Assisted by the weather and the American confusion that resulted in the Battle of the Pips, Kawase and Kimura completed Operation KE-GO without firing a shot - except when Abukuma fired a spread of four torpedoes at Little Kiska Island on 26 July in the mistaken belief that it was an enemy ship - or suffering any casualties and without being detected by Allied forces. In fact, American and Canadian forces earmarked for the invasion of Kiska were so unaware of the Japanese evacuation that they continued a heavy air and naval bombardment of the island and dropped propaganda leaflets there until their troops stormed ashore in Operation Cottage on 15 August 1943 expecting heavy combat with the Japanese - only to find the island uninhabited.

====1943–1945====
With the Aleutians campaign over, the Imperial Japanese Navy abolished the Northern Area Force on 4 August 1943, and replaced it the following day with a new Northeast Area Fleet combining the assets of the 5th Fleet and the 12th Air Fleet under the command of Vice Admiral Michitaro Tozuka. Kawase retained command of the naval surface component of Tozuka's fleet, reduced to one heavy cruiser, two light cruisers, two destroyer divisions, seven troopships, and a number of patrol vessels and other small craft.
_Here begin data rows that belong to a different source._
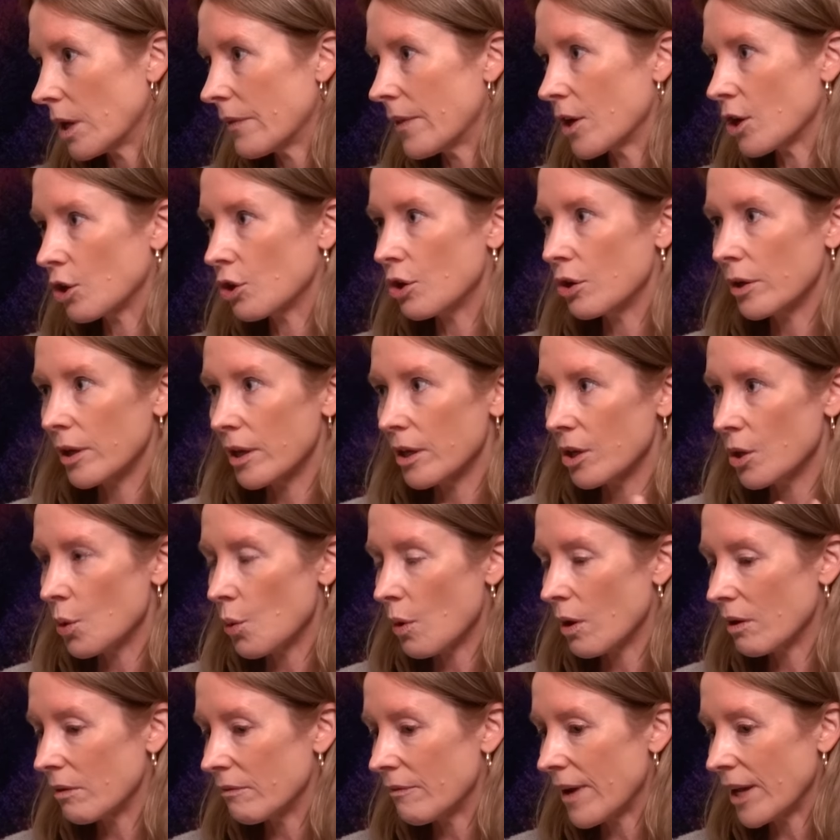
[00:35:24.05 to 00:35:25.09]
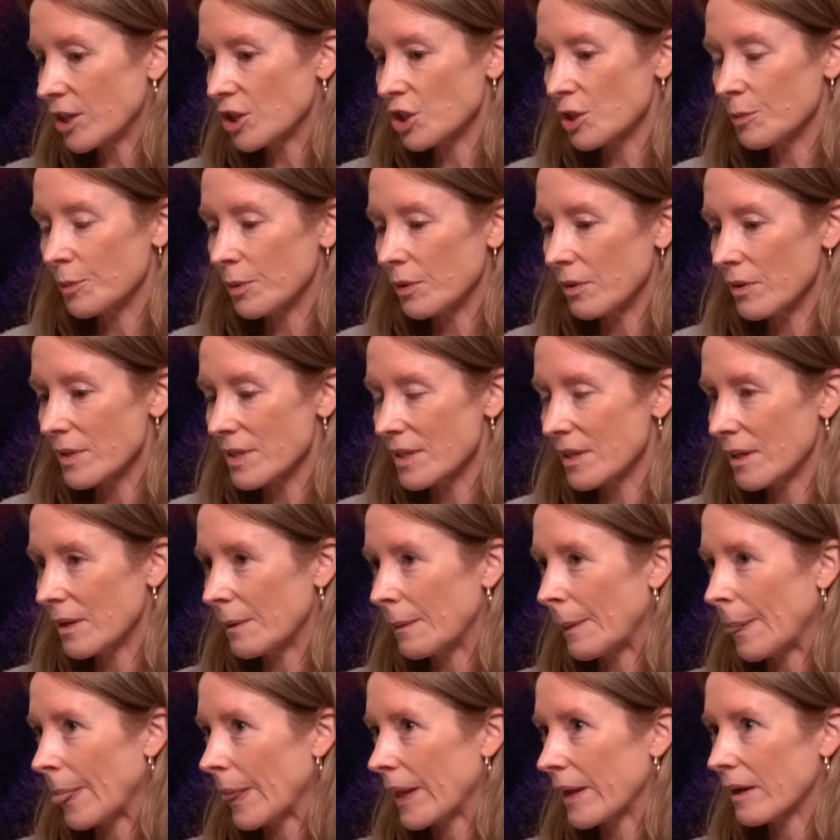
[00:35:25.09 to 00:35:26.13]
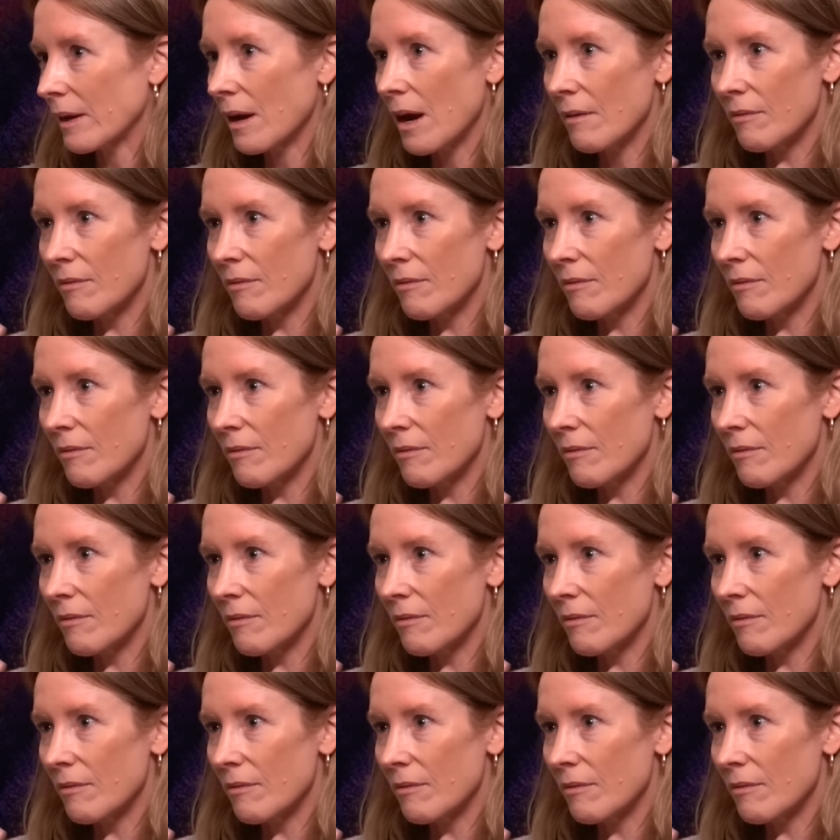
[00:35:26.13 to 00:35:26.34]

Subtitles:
And then cooking your vegetables in likeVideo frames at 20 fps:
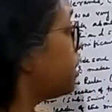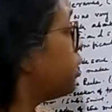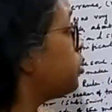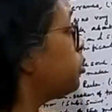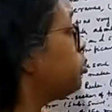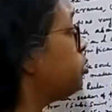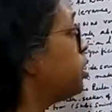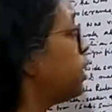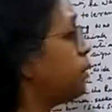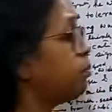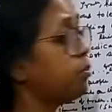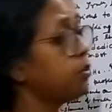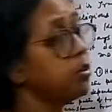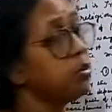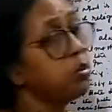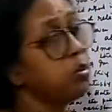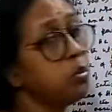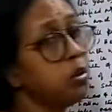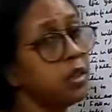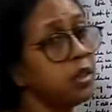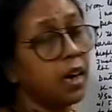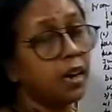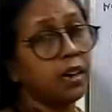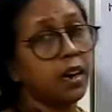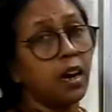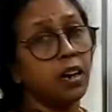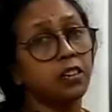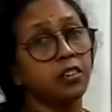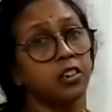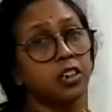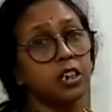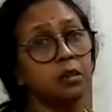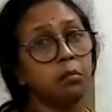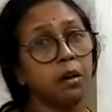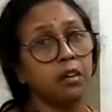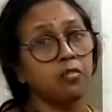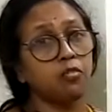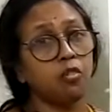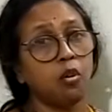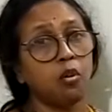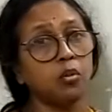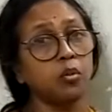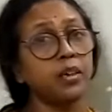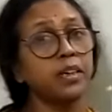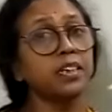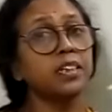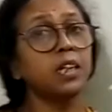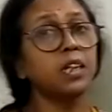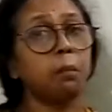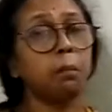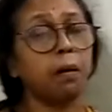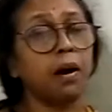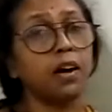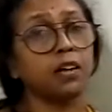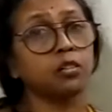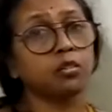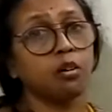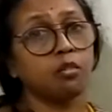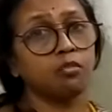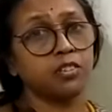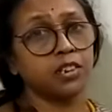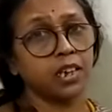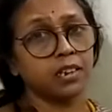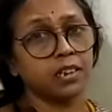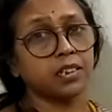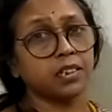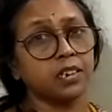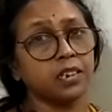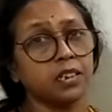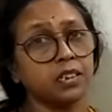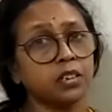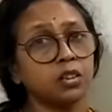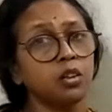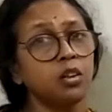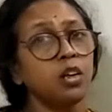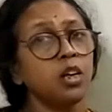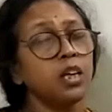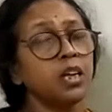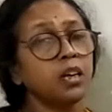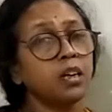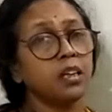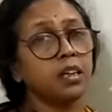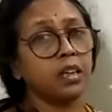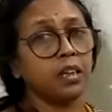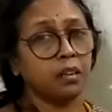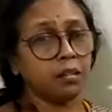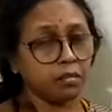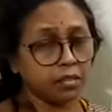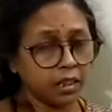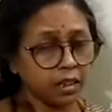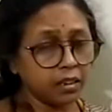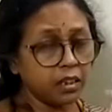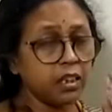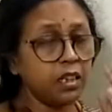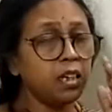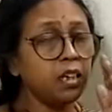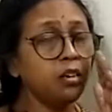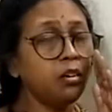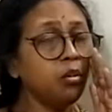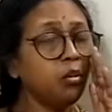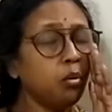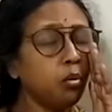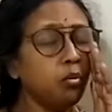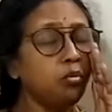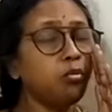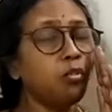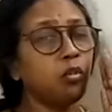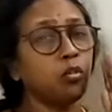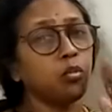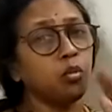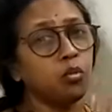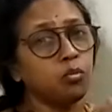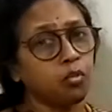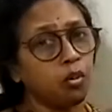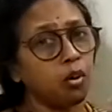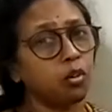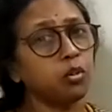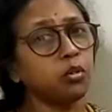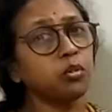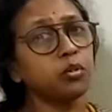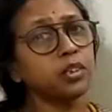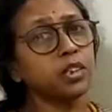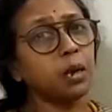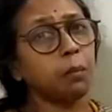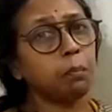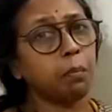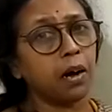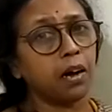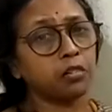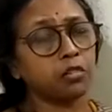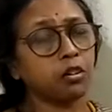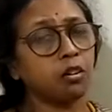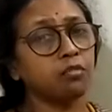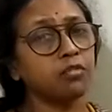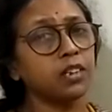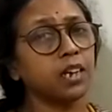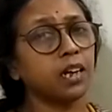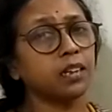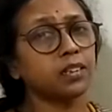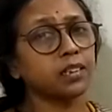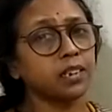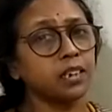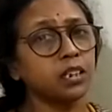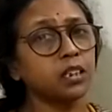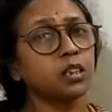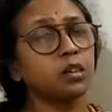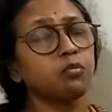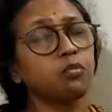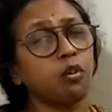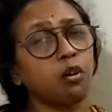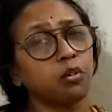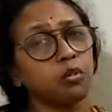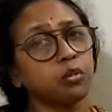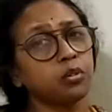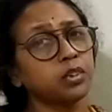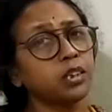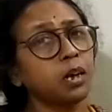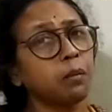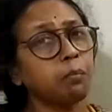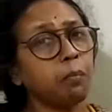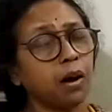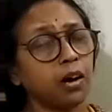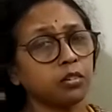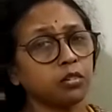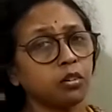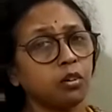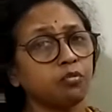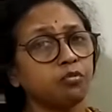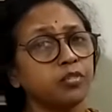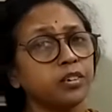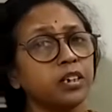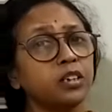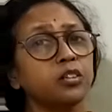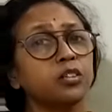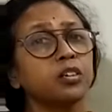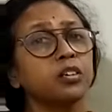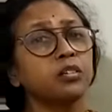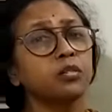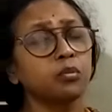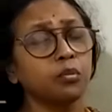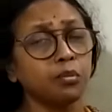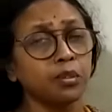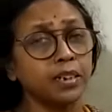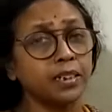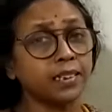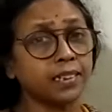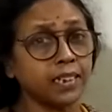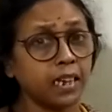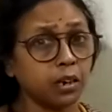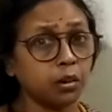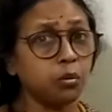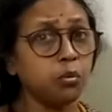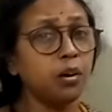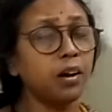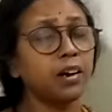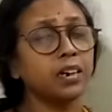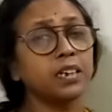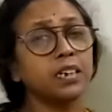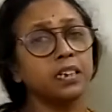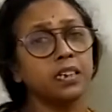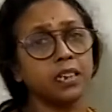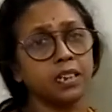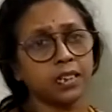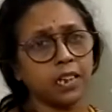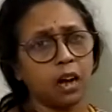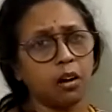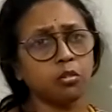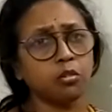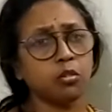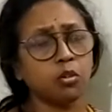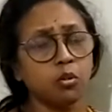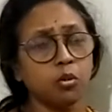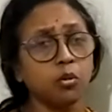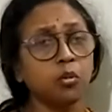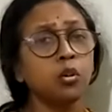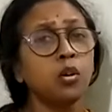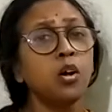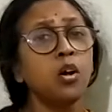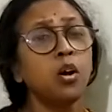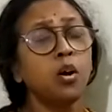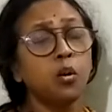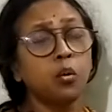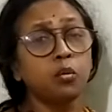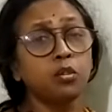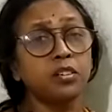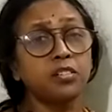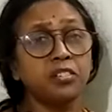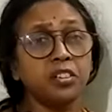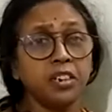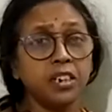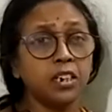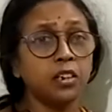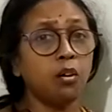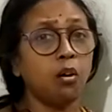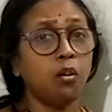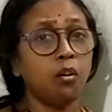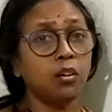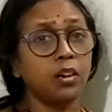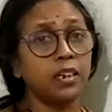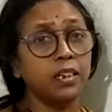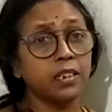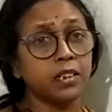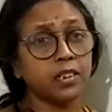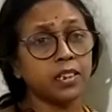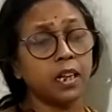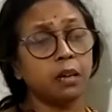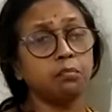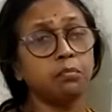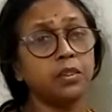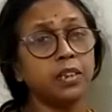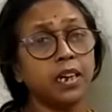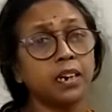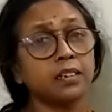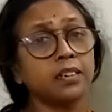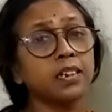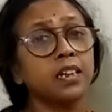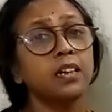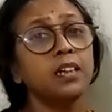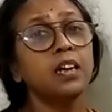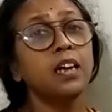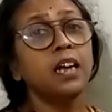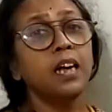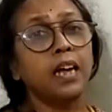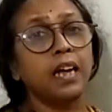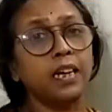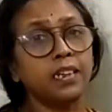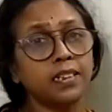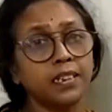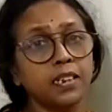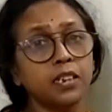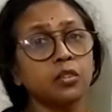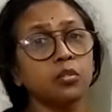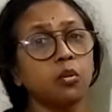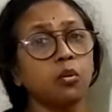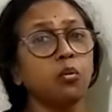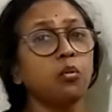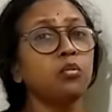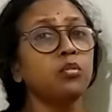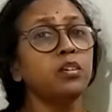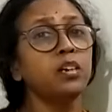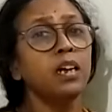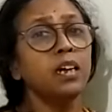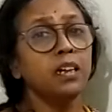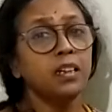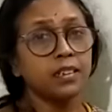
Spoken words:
he should have to rule the country by following the path of justice. The king who followed the path of justice, he followed the path of reason, who is secular in his outlook, who treat all his subjects as his ownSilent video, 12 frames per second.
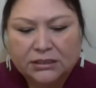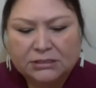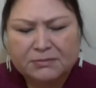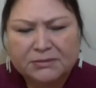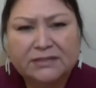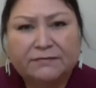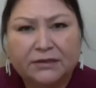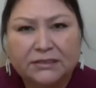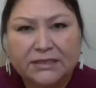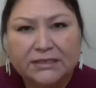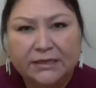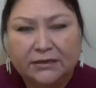
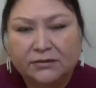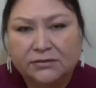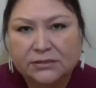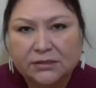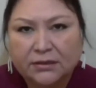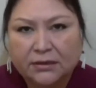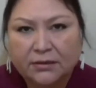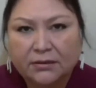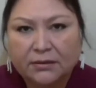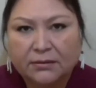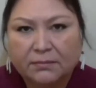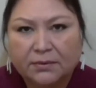specific details,
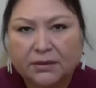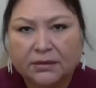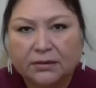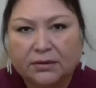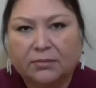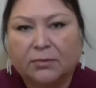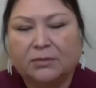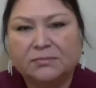but her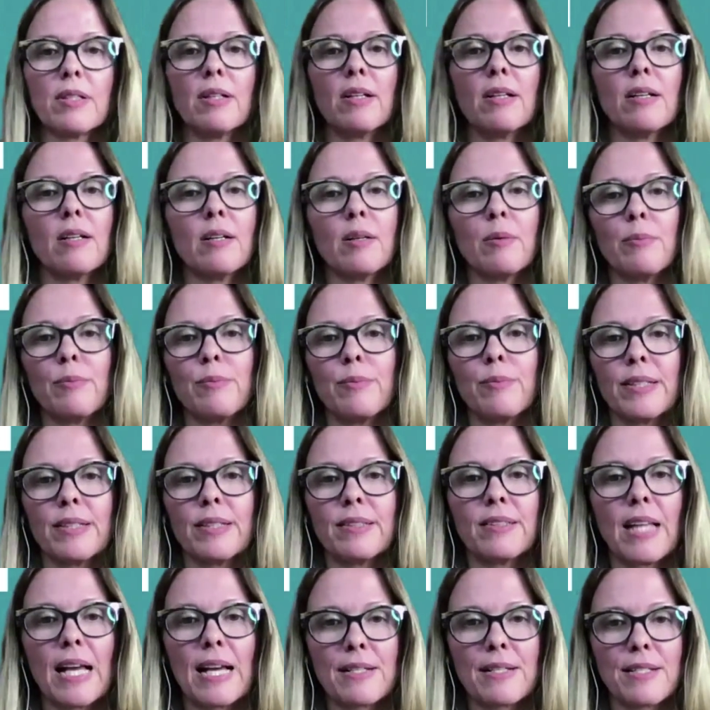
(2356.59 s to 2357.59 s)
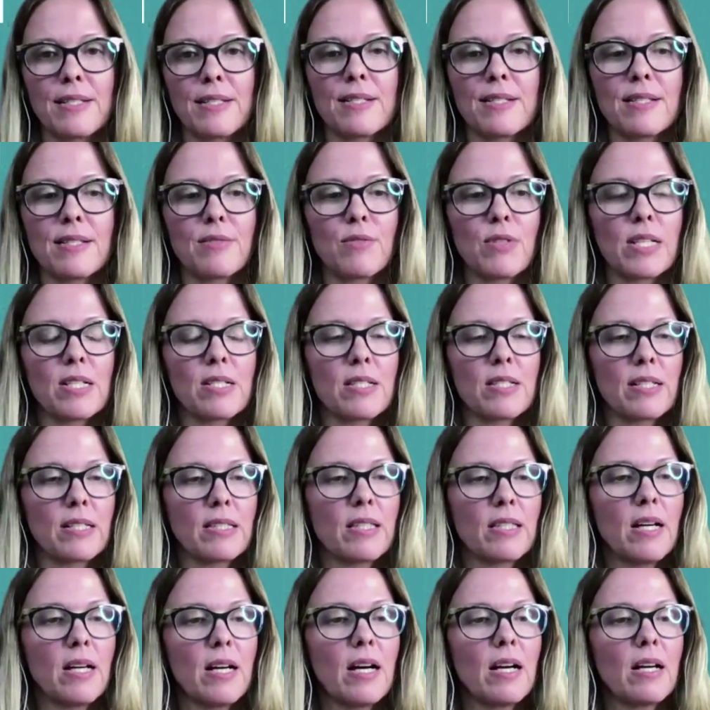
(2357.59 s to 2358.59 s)
um, and Lantus and things like
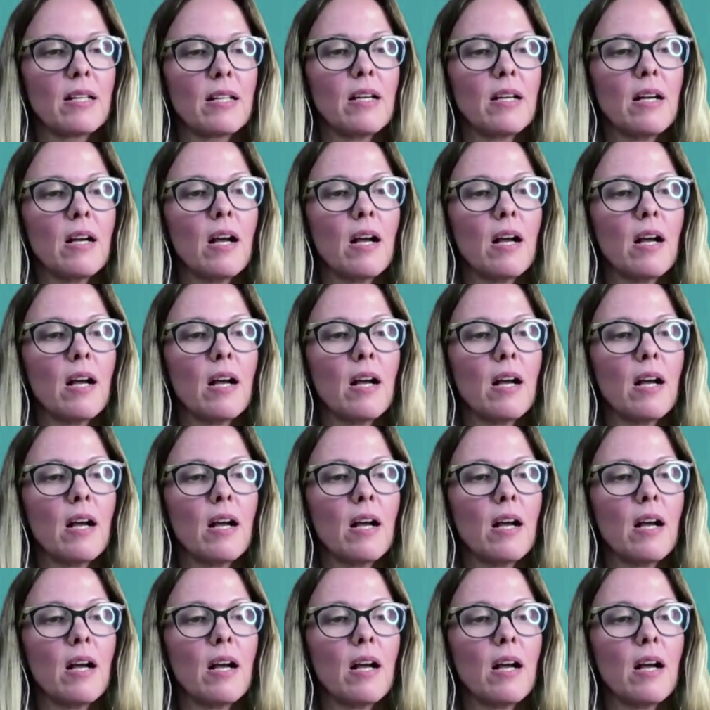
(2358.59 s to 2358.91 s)
that.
Kawase began another tour of duty with the Navy General Staff in Tokyo on 15 February 1944, then moved briefly to the position of assistant chief of staff of the Southwest Area Fleet - which coordinated naval, air, and ground forces for the occupation and defense of the Philippine Islands, French Indochina, the Malay Peninsula, and the Netherlands East Indies - on 5 June 1944. He became the commander of the 2nd Southern Expeditionary Fleet, responsible for operations in the Japanese-occupied Netherlands East Indies, on 18 June 1944; during his time in command, U.S. Navy submarines attacked Japanese shipping in the area, and aircraft from British aircraft carriers struck targets on Sumatra in July, August, and September 1944 and January 1945. Kawase returned to the Navy General Staff on 29 January 1945.

===Retirement===

Kawase retired from the Navy on 20 March 1945, five months before World War II ended on 15 August 1945.

===Death===

Kawase died in Japan on 20 July 1946 at the age of 57.